╔══
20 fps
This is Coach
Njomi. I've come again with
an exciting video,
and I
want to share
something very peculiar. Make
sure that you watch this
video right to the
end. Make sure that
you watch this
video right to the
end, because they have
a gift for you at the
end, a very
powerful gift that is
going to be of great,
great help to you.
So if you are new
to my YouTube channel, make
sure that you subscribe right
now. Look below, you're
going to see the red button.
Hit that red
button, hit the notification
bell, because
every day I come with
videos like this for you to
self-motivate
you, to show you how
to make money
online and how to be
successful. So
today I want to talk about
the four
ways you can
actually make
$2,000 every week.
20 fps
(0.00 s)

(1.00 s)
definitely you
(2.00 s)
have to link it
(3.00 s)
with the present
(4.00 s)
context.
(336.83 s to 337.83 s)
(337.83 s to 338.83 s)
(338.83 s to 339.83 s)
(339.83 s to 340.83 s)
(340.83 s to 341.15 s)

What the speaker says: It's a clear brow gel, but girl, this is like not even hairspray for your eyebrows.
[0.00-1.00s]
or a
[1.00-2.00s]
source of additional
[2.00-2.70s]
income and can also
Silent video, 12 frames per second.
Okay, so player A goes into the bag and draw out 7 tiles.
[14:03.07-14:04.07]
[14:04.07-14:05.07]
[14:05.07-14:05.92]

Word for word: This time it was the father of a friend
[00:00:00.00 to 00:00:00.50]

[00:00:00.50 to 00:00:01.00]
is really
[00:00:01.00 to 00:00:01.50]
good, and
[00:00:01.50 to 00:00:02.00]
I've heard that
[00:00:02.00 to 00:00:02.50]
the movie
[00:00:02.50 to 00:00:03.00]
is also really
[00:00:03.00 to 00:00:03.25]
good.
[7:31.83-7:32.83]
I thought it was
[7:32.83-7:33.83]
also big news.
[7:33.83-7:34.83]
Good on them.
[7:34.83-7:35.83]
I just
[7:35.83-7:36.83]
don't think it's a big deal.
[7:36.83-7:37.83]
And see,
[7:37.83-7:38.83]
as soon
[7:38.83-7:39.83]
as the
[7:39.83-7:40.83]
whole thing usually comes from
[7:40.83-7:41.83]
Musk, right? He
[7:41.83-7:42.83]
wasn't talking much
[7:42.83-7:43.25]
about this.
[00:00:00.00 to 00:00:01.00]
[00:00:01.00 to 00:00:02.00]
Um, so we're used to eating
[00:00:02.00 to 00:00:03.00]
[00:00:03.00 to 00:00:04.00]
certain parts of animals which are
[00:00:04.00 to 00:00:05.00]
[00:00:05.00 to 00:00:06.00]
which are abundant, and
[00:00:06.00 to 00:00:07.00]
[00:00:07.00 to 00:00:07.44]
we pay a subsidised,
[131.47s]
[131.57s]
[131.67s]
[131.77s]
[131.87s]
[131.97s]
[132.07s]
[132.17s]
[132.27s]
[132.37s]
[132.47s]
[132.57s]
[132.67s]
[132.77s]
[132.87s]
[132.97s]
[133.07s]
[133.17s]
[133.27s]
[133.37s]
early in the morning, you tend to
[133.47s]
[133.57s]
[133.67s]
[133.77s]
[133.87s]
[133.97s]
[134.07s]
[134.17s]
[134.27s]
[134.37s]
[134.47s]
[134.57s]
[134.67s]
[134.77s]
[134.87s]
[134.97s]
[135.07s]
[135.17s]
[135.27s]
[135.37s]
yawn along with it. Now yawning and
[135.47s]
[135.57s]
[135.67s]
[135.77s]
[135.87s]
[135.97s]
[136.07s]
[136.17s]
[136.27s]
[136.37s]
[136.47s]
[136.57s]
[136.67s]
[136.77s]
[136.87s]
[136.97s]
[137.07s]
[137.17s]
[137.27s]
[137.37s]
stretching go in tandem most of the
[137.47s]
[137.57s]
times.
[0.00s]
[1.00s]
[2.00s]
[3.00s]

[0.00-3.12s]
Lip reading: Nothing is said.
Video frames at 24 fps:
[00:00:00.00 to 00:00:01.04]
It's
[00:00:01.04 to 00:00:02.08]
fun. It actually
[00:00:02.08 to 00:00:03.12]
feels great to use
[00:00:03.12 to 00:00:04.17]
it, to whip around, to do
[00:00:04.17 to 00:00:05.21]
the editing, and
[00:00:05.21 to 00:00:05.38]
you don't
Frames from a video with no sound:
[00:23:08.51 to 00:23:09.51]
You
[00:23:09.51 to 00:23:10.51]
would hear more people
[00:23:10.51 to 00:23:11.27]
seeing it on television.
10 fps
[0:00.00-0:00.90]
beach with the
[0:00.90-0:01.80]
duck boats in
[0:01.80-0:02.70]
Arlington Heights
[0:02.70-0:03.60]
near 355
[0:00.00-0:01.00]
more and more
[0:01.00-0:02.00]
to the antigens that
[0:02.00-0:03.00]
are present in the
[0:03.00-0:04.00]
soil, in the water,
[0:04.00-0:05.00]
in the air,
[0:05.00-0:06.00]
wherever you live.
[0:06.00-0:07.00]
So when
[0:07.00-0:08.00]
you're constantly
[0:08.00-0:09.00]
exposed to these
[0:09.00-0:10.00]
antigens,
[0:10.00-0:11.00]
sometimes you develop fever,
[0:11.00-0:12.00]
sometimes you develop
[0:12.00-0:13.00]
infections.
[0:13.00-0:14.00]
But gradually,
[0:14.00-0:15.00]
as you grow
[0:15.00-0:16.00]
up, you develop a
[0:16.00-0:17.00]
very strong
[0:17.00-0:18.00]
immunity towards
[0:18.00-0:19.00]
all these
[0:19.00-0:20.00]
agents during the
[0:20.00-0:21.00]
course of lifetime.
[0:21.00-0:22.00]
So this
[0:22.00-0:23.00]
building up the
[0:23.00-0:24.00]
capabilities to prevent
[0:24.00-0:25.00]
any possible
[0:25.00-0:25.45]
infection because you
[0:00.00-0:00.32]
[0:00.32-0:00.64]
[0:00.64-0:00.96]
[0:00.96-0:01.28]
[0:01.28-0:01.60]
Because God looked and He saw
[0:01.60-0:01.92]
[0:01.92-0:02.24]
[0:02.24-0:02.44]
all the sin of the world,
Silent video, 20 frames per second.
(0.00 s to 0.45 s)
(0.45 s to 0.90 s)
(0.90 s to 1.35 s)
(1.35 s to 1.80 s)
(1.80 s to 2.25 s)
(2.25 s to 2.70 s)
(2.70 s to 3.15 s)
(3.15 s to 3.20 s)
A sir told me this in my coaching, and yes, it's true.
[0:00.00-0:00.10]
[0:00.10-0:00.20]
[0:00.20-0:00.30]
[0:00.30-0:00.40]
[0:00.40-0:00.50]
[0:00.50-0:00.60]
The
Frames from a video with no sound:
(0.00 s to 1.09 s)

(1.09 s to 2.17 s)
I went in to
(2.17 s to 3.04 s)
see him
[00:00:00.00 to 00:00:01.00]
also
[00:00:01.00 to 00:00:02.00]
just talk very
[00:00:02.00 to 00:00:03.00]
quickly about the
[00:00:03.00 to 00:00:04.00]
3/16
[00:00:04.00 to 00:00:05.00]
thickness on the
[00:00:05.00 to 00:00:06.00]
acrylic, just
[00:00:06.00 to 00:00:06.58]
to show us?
╚══
*Task item*: Your answer must be the records themselves, output again exactly.

*Your response*:
20 fps
This is Coach
Njomi. I've come again with
an exciting video,
and I
want to share
something very peculiar. Make
sure that you watch this
video right to the
end. Make sure that
you watch this
video right to the
end, because they have
a gift for you at the
end, a very
powerful gift that is
going to be of great,
great help to you.
So if you are new
to my YouTube channel, make
sure that you subscribe right
now. Look below, you're
going to see the red button.
Hit that red
button, hit the notification
bell, because
every day I come with
videos like this for you to
self-motivate
you, to show you how
to make money
online and how to be
successful. So
today I want to talk about
the four
ways you can
actually make
$2,000 every week.
20 fps
(0.00 s)

(1.00 s)
definitely you
(2.00 s)
have to link it
(3.00 s)
with the present
(4.00 s)
context.
(336.83 s to 337.83 s)
(337.83 s to 338.83 s)
(338.83 s to 339.83 s)
(339.83 s to 340.83 s)
(340.83 s to 341.15 s)

What the speaker says: It's a clear brow gel, but girl, this is like not even hairspray for your eyebrows.
[0.00-1.00s]
or a
[1.00-2.00s]
source of additional
[2.00-2.70s]
income and can also
Silent video, 12 frames per second.
Okay, so player A goes into the bag and draw out 7 tiles.
[14:03.07-14:04.07]
[14:04.07-14:05.07]
[14:05.07-14:05.92]

Word for word: This time it was the father of a friend
[00:00:00.00 to 00:00:00.50]

[00:00:00.50 to 00:00:01.00]
is really
[00:00:01.00 to 00:00:01.50]
good, and
[00:00:01.50 to 00:00:02.00]
I've heard that
[00:00:02.00 to 00:00:02.50]
the movie
[00:00:02.50 to 00:00:03.00]
is also really
[00:00:03.00 to 00:00:03.25]
good.
[7:31.83-7:32.83]
I thought it was
[7:32.83-7:33.83]
also big news.
[7:33.83-7:34.83]
Good on them.
[7:34.83-7:35.83]
I just
[7:35.83-7:36.83]
don't think it's a big deal.
[7:36.83-7:37.83]
And see,
[7:37.83-7:38.83]
as soon
[7:38.83-7:39.83]
as the
[7:39.83-7:40.83]
whole thing usually comes from
[7:40.83-7:41.83]
Musk, right? He
[7:41.83-7:42.83]
wasn't talking much
[7:42.83-7:43.25]
about this.
[00:00:00.00 to 00:00:01.00]
[00:00:01.00 to 00:00:02.00]
Um, so we're used to eating
[00:00:02.00 to 00:00:03.00]
[00:00:03.00 to 00:00:04.00]
certain parts of animals which are
[00:00:04.00 to 00:00:05.00]
[00:00:05.00 to 00:00:06.00]
which are abundant, and
[00:00:06.00 to 00:00:07.00]
[00:00:07.00 to 00:00:07.44]
we pay a subsidised,
[131.47s]
[131.57s]
[131.67s]
[131.77s]
[131.87s]
[131.97s]
[132.07s]
[132.17s]
[132.27s]
[132.37s]
[132.47s]
[132.57s]
[132.67s]
[132.77s]
[132.87s]
[132.97s]
[133.07s]
[133.17s]
[133.27s]
[133.37s]
early in the morning, you tend to
[133.47s]
[133.57s]
[133.67s]
[133.77s]
[133.87s]
[133.97s]
[134.07s]
[134.17s]
[134.27s]
[134.37s]
[134.47s]
[134.57s]
[134.67s]
[134.77s]
[134.87s]
[134.97s]
[135.07s]
[135.17s]
[135.27s]
[135.37s]
yawn along with it. Now yawning and
[135.47s]
[135.57s]
[135.67s]
[135.77s]
[135.87s]
[135.97s]
[136.07s]
[136.17s]
[136.27s]
[136.37s]
[136.47s]
[136.57s]
[136.67s]
[136.77s]
[136.87s]
[136.97s]
[137.07s]
[137.17s]
[137.27s]
[137.37s]
stretching go in tandem most of the
[137.47s]
[137.57s]
times.
[0.00s]
[1.00s]
[2.00s]
[3.00s]

[0.00-3.12s]
Lip reading: Nothing is said.
Video frames at 24 fps:
[00:00:00.00 to 00:00:01.04]
It's
[00:00:01.04 to 00:00:02.08]
fun. It actually
[00:00:02.08 to 00:00:03.12]
feels great to use
[00:00:03.12 to 00:00:04.17]
it, to whip around, to do
[00:00:04.17 to 00:00:05.21]
the editing, and
[00:00:05.21 to 00:00:05.38]
you don't
Frames from a video with no sound:
[00:23:08.51 to 00:23:09.51]
You
[00:23:09.51 to 00:23:10.51]
would hear more people
[00:23:10.51 to 00:23:11.27]
seeing it on television.
10 fps
[0:00.00-0:00.90]
beach with the
[0:00.90-0:01.80]
duck boats in
[0:01.80-0:02.70]
Arlington Heights
[0:02.70-0:03.60]
near 355
[0:00.00-0:01.00]
more and more
[0:01.00-0:02.00]
to the antigens that
[0:02.00-0:03.00]
are present in the
[0:03.00-0:04.00]
soil, in the water,
[0:04.00-0:05.00]
in the air,
[0:05.00-0:06.00]
wherever you live.
[0:06.00-0:07.00]
So when
[0:07.00-0:08.00]
you're constantly
[0:08.00-0:09.00]
exposed to these
[0:09.00-0:10.00]
antigens,
[0:10.00-0:11.00]
sometimes you develop fever,
[0:11.00-0:12.00]
sometimes you develop
[0:12.00-0:13.00]
infections.
[0:13.00-0:14.00]
But gradually,
[0:14.00-0:15.00]
as you grow
[0:15.00-0:16.00]
up, you develop a
[0:16.00-0:17.00]
very strong
[0:17.00-0:18.00]
immunity towards
[0:18.00-0:19.00]
all these
[0:19.00-0:20.00]
agents during the
[0:20.00-0:21.00]
course of lifetime.
[0:21.00-0:22.00]
So this
[0:22.00-0:23.00]
building up the
[0:23.00-0:24.00]
capabilities to prevent
[0:24.00-0:25.00]
any possible
[0:25.00-0:25.45]
infection because you
[0:00.00-0:00.32]
[0:00.32-0:00.64]
[0:00.64-0:00.96]
[0:00.96-0:01.28]
[0:01.28-0:01.60]
Because God looked and He saw
[0:01.60-0:01.92]
[0:01.92-0:02.24]
[0:02.24-0:02.44]
all the sin of the world,
Silent video, 20 frames per second.
(0.00 s to 0.45 s)
(0.45 s to 0.90 s)
(0.90 s to 1.35 s)
(1.35 s to 1.80 s)
(1.80 s to 2.25 s)
(2.25 s to 2.70 s)
(2.70 s to 3.15 s)
(3.15 s to 3.20 s)
A sir told me this in my coaching, and yes, it's true.
[0:00.00-0:00.10]
[0:00.10-0:00.20]
[0:00.20-0:00.30]
[0:00.30-0:00.40]
[0:00.40-0:00.50]
[0:00.50-0:00.60]
The
Frames from a video with no sound:
(0.00 s to 1.09 s)

(1.09 s to 2.17 s)
I went in to
(2.17 s to 3.04 s)
see him
[00:00:00.00 to 00:00:01.00]
also
[00:00:01.00 to 00:00:02.00]
just talk very
[00:00:02.00 to 00:00:03.00]
quickly about the
[00:00:03.00 to 00:00:04.00]
3/16
[00:00:04.00 to 00:00:05.00]
thickness on the
[00:00:05.00 to 00:00:06.00]
acrylic, just
[00:00:06.00 to 00:00:06.58]
to show us?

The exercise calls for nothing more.